Pour Jean-Louis Thuaud, c'est surtout la mention vin de France qui change tout. « C'est une dénomination bien plus valorisante que vin de table, indique ce viticulteur de Saint-Hilaire-de-Clisson (Loire-Atlantique) qui produit de l'egiodola, un cépage rouge obtenu par l'Inra, réputé pour donner des vins très colorés. Cela va être profitable à mon egiodola. En revanche, j'ai décidé de conserver l'indication géographique Val de Loire pour les vins que j'exporte. Selon moi, l'identité régionale est un bon moyen de se différencier à l'étranger. De plus, la Loire est un fleuve connu. C'est un nom associé aux châteaux… Bref, c'est porteur à l'export. »

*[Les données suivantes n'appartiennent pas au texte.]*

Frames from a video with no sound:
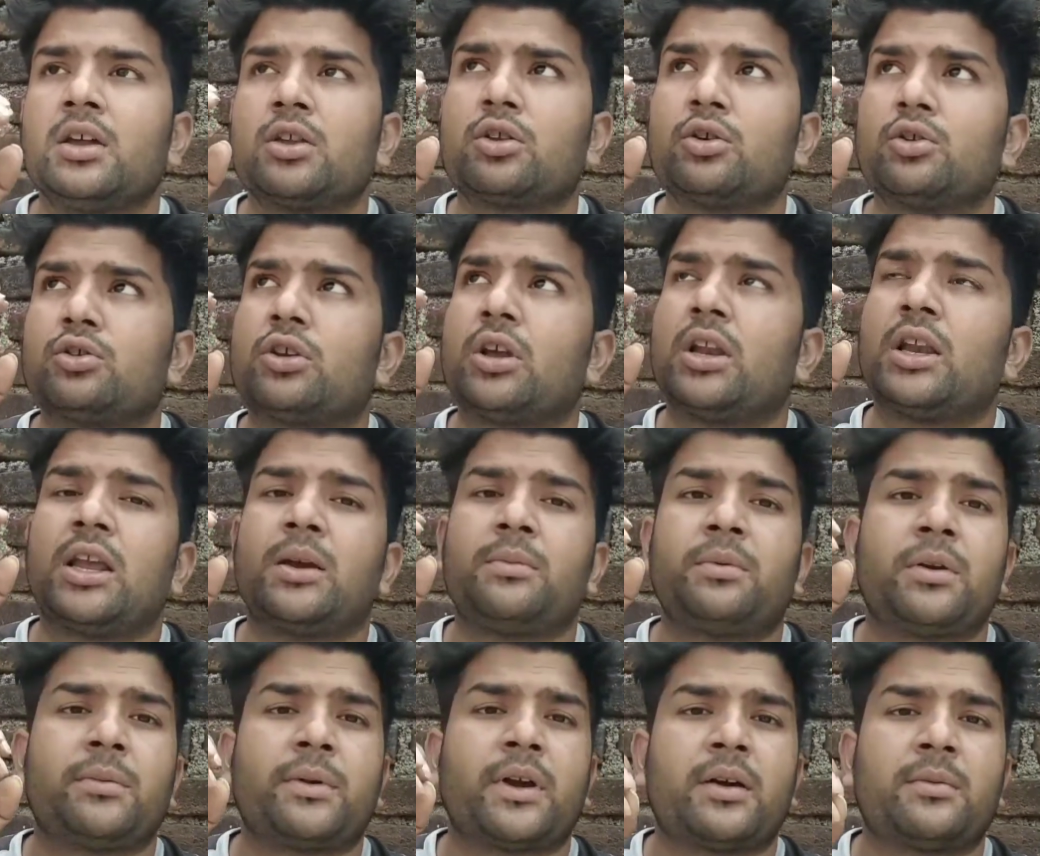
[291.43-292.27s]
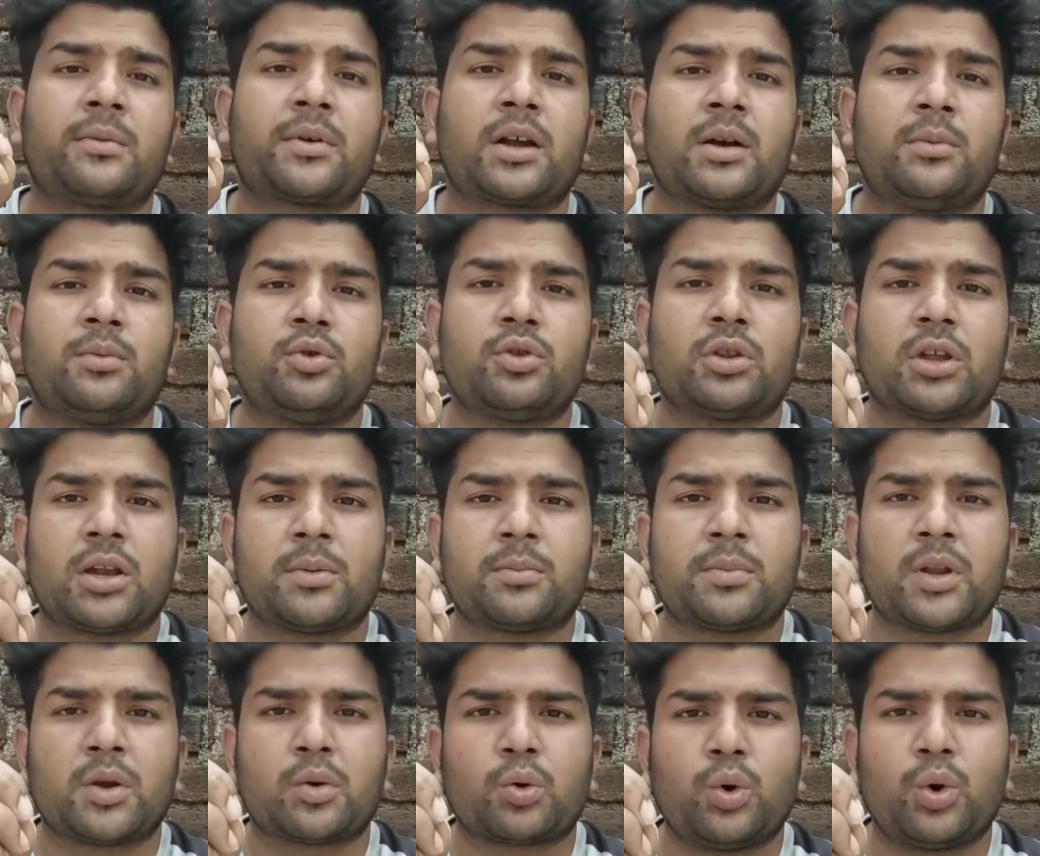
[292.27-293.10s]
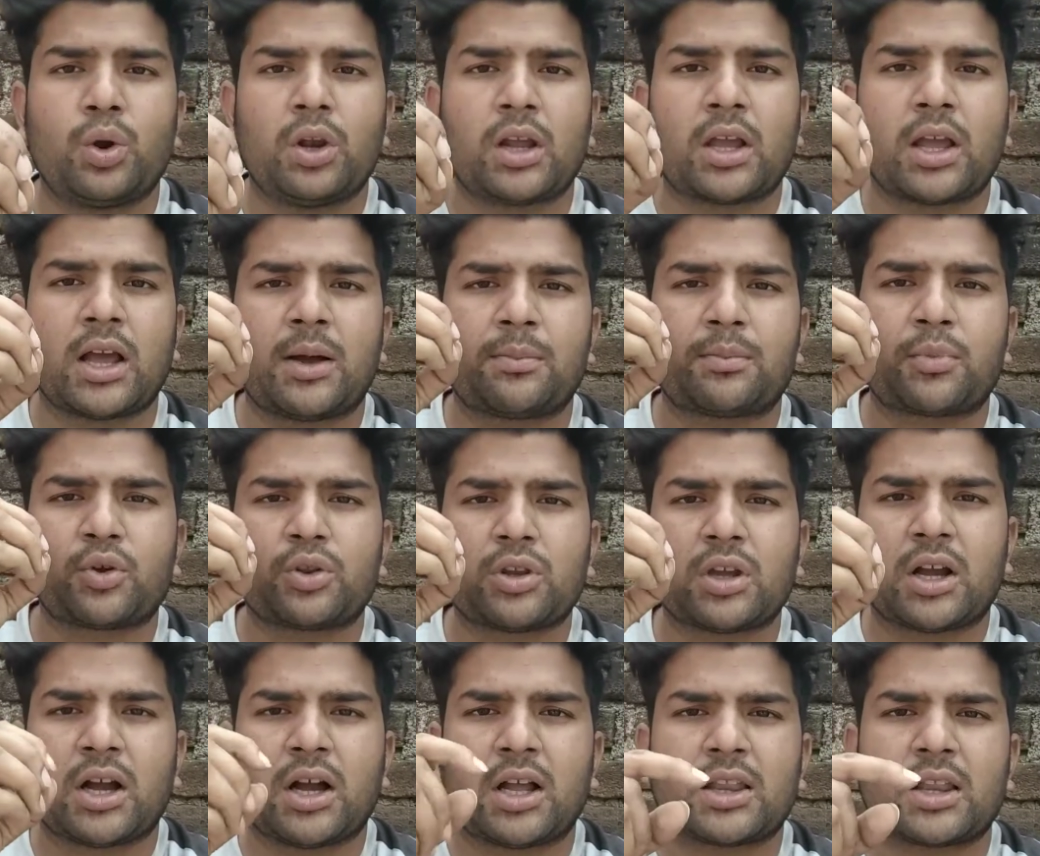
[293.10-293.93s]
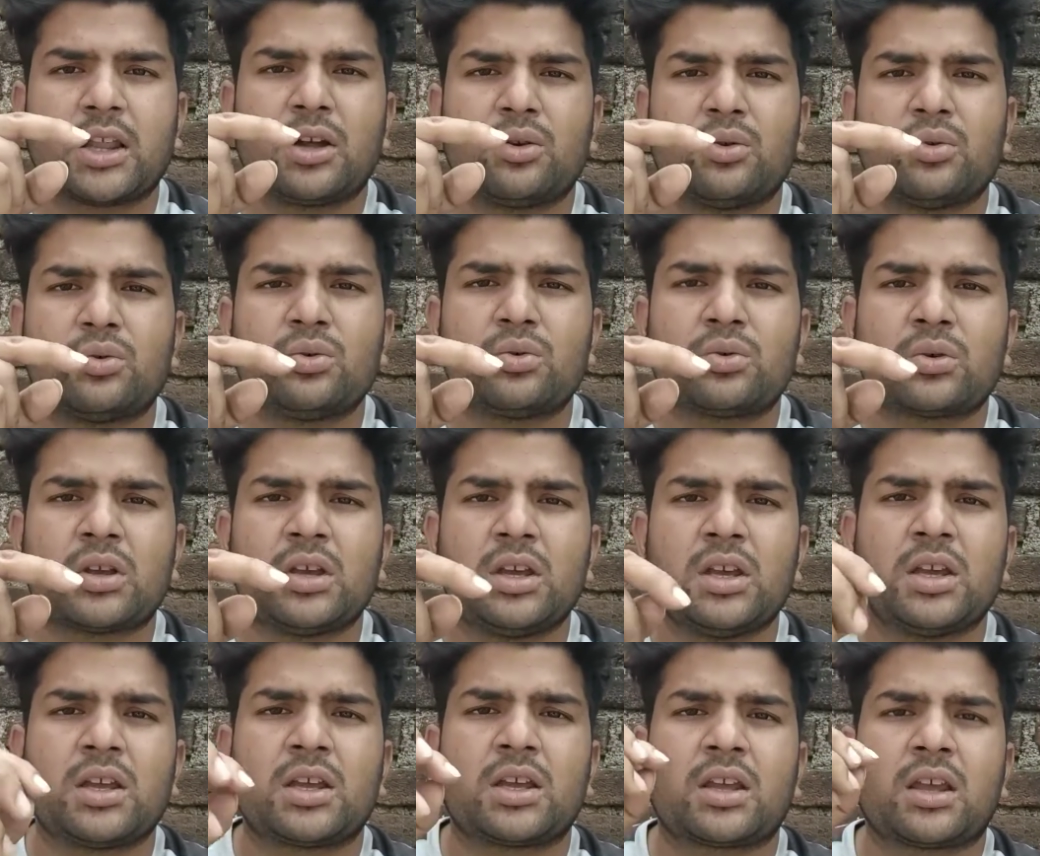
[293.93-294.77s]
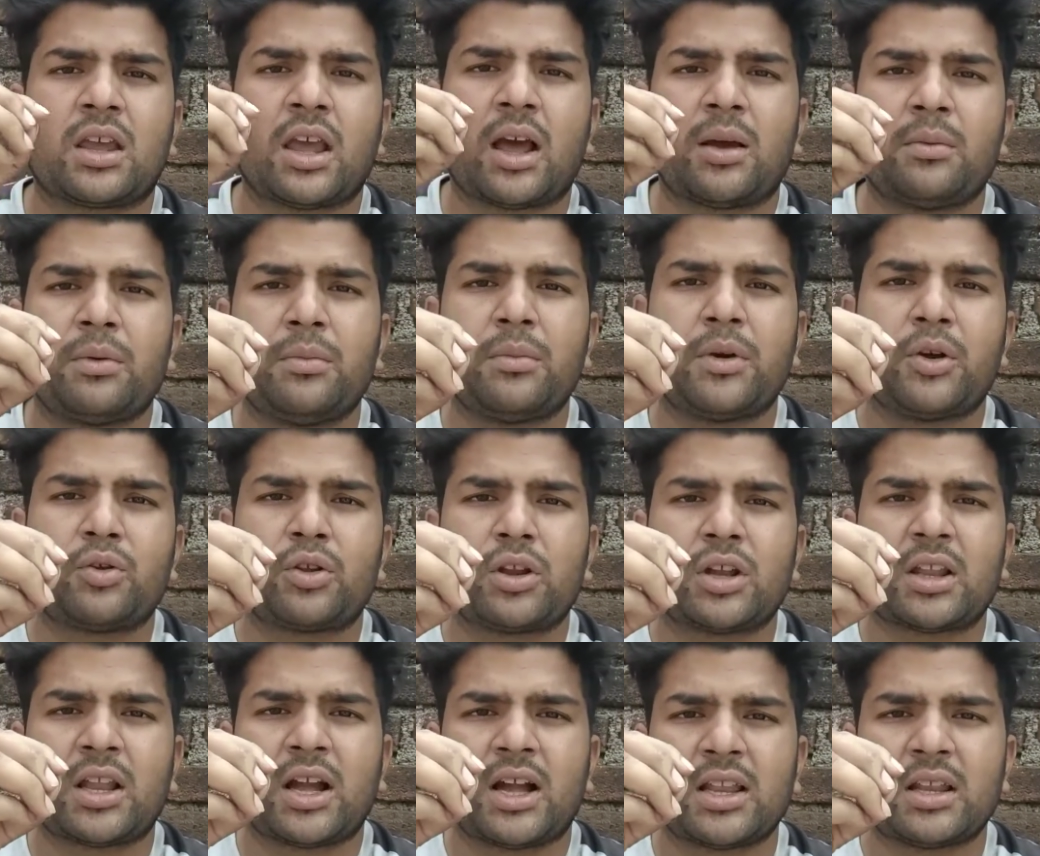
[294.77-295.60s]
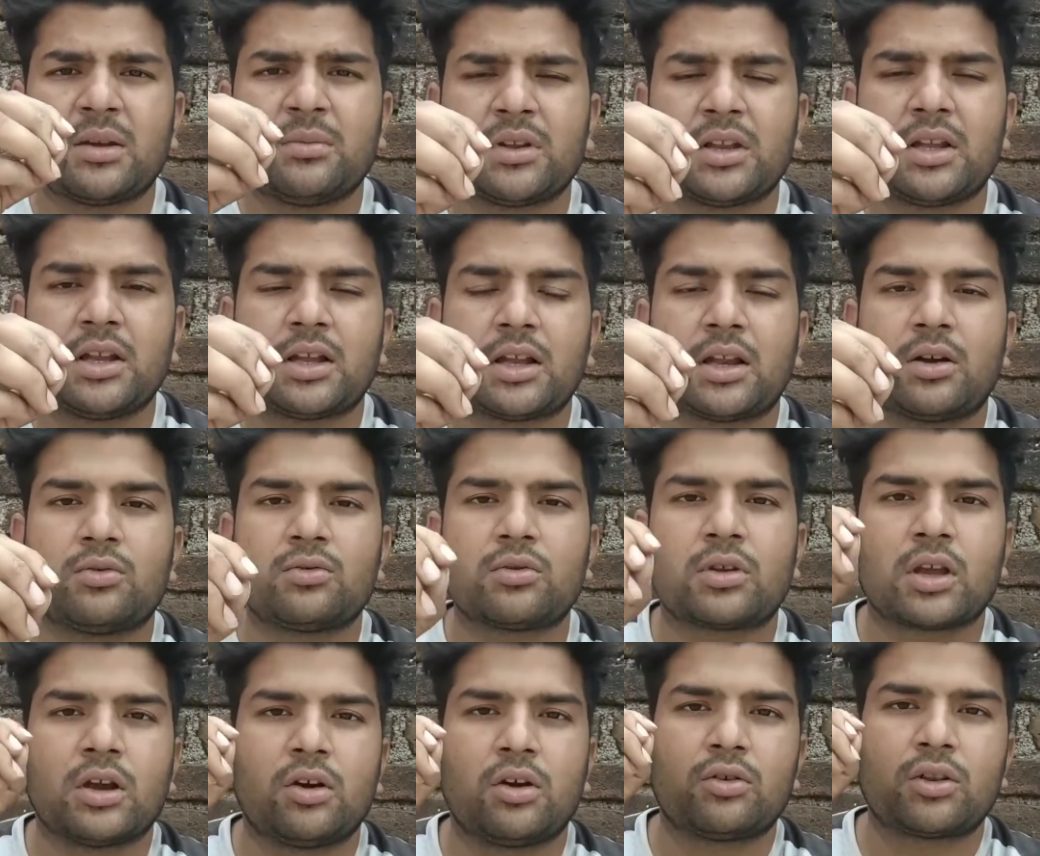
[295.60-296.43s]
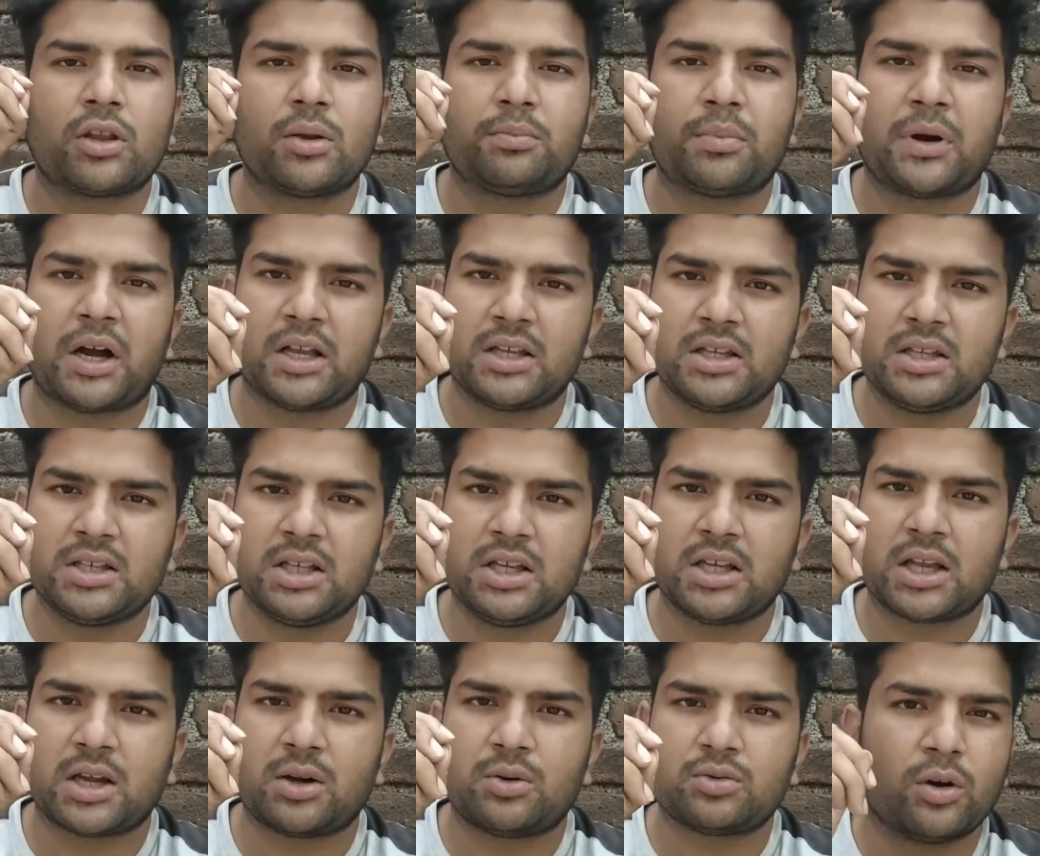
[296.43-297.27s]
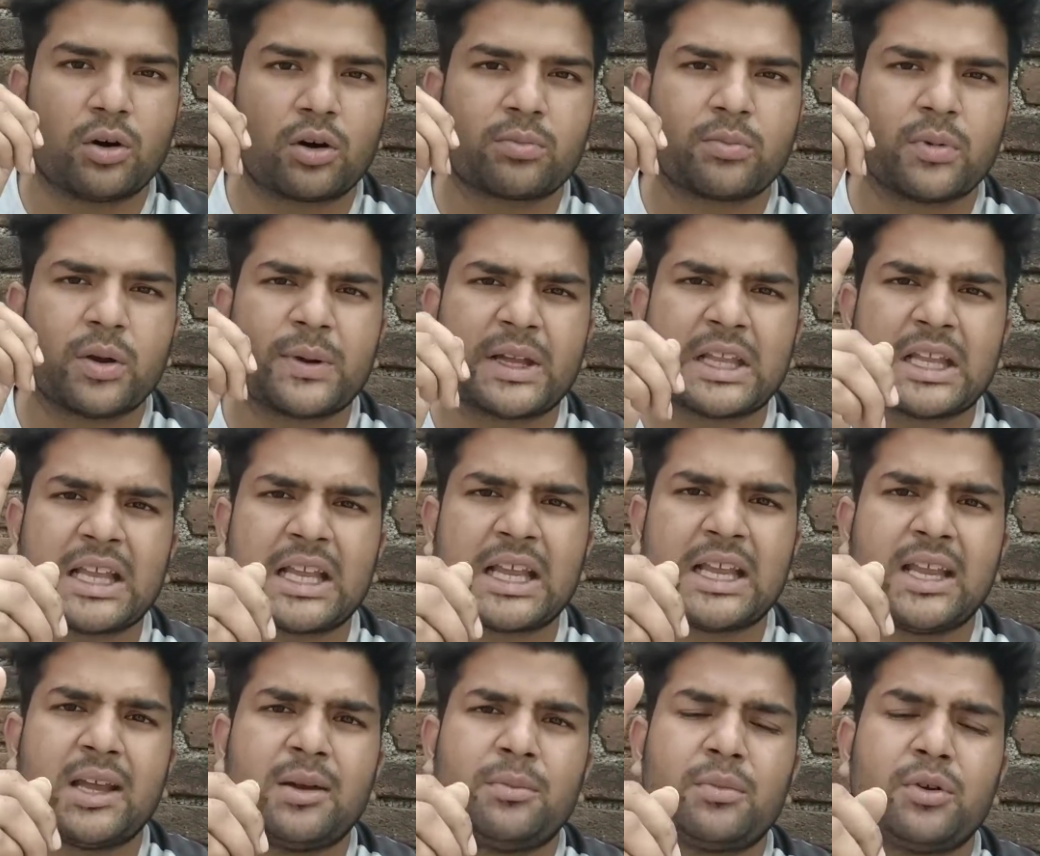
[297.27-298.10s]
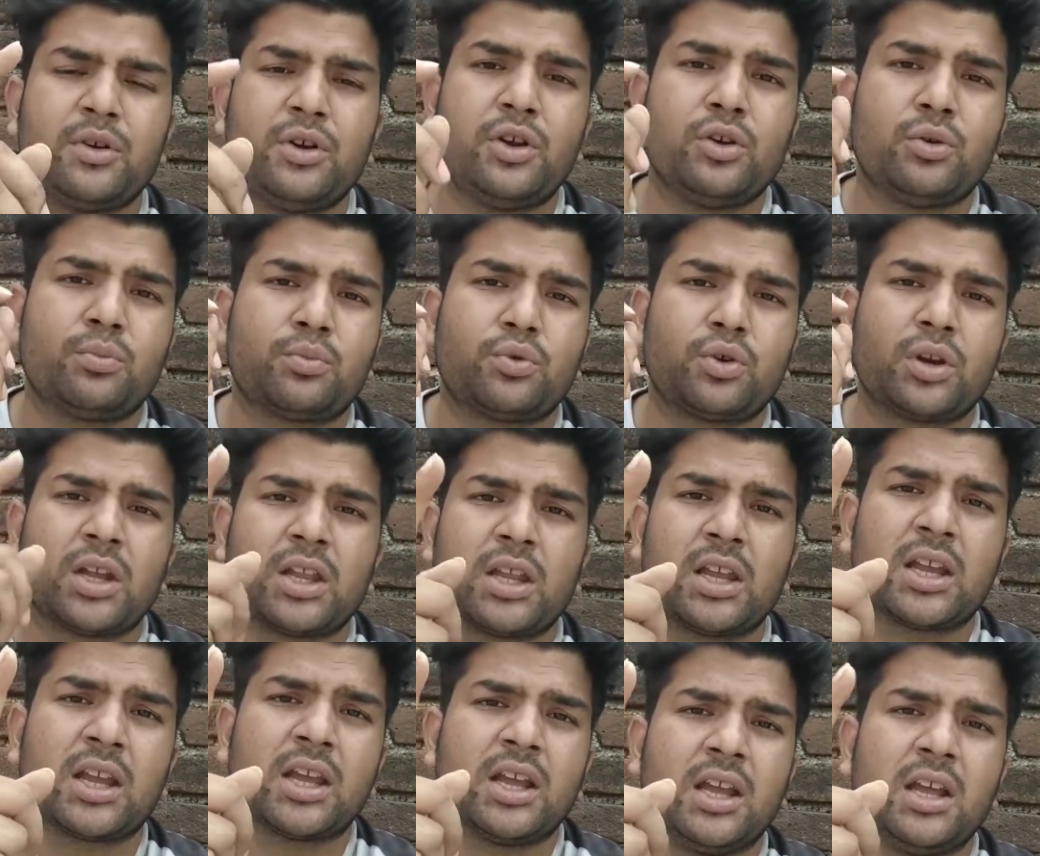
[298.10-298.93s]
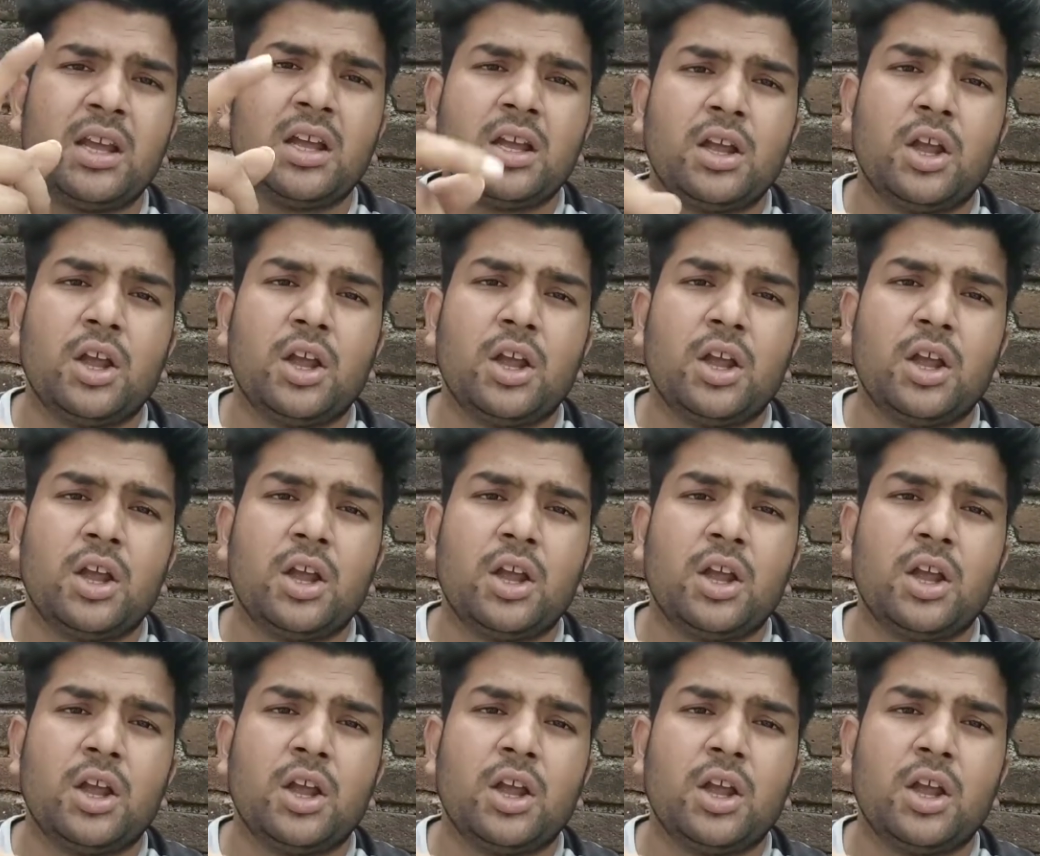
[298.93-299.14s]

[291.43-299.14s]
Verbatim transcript: तो चलिए अभी मैं कबूतर अपने खोल के आपको दिखाता हूँ कि क्या अभी मैं उन्हें दाने में दे रहा हूँ क्या उन्हें पानी दे रहा हूँ तो मैं बने रहिए वीडियो पूरा देखें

A écouter parler ces viticulteurs de leur cuvée en vin de France - à l'origine produite en vin de table - on s'aperçoit que leur objectif est identique : offrir un vin qui plait avec un bon rapport qualité-prix.

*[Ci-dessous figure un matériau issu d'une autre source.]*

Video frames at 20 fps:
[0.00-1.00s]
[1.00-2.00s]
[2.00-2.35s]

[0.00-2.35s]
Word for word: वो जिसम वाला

« C'est la seule chose qui compte », résume Daniel Chaussy. « C'est cela qui me plaît avec les vins sans indication géographique. Le seul agrément à passer : c'est le consommateur. C'est pourquoi je préfère produire mon rosé en vin de France plutôt qu'en côtes-du-rhône. Je n'ai pas envie de m'entendre dire que la couleur est trop ceci ou pas assez cela. Je sais ce qui plaît à ma clientèle. Je réponds à sa demande. C'est tout. »
Même constat chez Jean-Louis Thuaud : « Mes clients au caveau veulent un bon vin, pas trop cher. Après, qu'il s'appelle vin de France ou vin du Val de Loire… peu leur importe ! » Et de poursuivre : « La liberté de travail avec les vins de France est appréciable. J'envisage des assemblages qui n'existent pas en vin du Val de Loire, par exemple avec mon egiodola… »
Pas d'examen, pas de stress
Nos quatre producteurs se rejoignent sur un troisième point : tous apprécient la légèreté des contrôles. « En tant que producteur d'appellation, on n'est jamais à l'abri d'un audit des vignes », déclare Aline Simon. Or, qui dit examen, dit stress… « Nous n'avons pas autant de compte à rendre en vin de France. C'est appréciable. »
La souplesse permise en vin de France ouvre de nouvelles perspectives. « A Bordeaux, beaucoup de producteurs sont concernés par les changements de densité de plantation. Comme ils n'ont pas toujours les moyens de restructurer à cause du contexte économique, il est fort probable que certains jouent la carte vin de France pour des vignes qui ne seront pas dans les clous. »
C'est peut-être là le secret et l'enjeu commercial des vins de France : proposer de bons vins, pas chers, tout simples. Des vins qui ne soient pas des casse-tête pour ceux qui les font, ni pour ceux qui les boivent.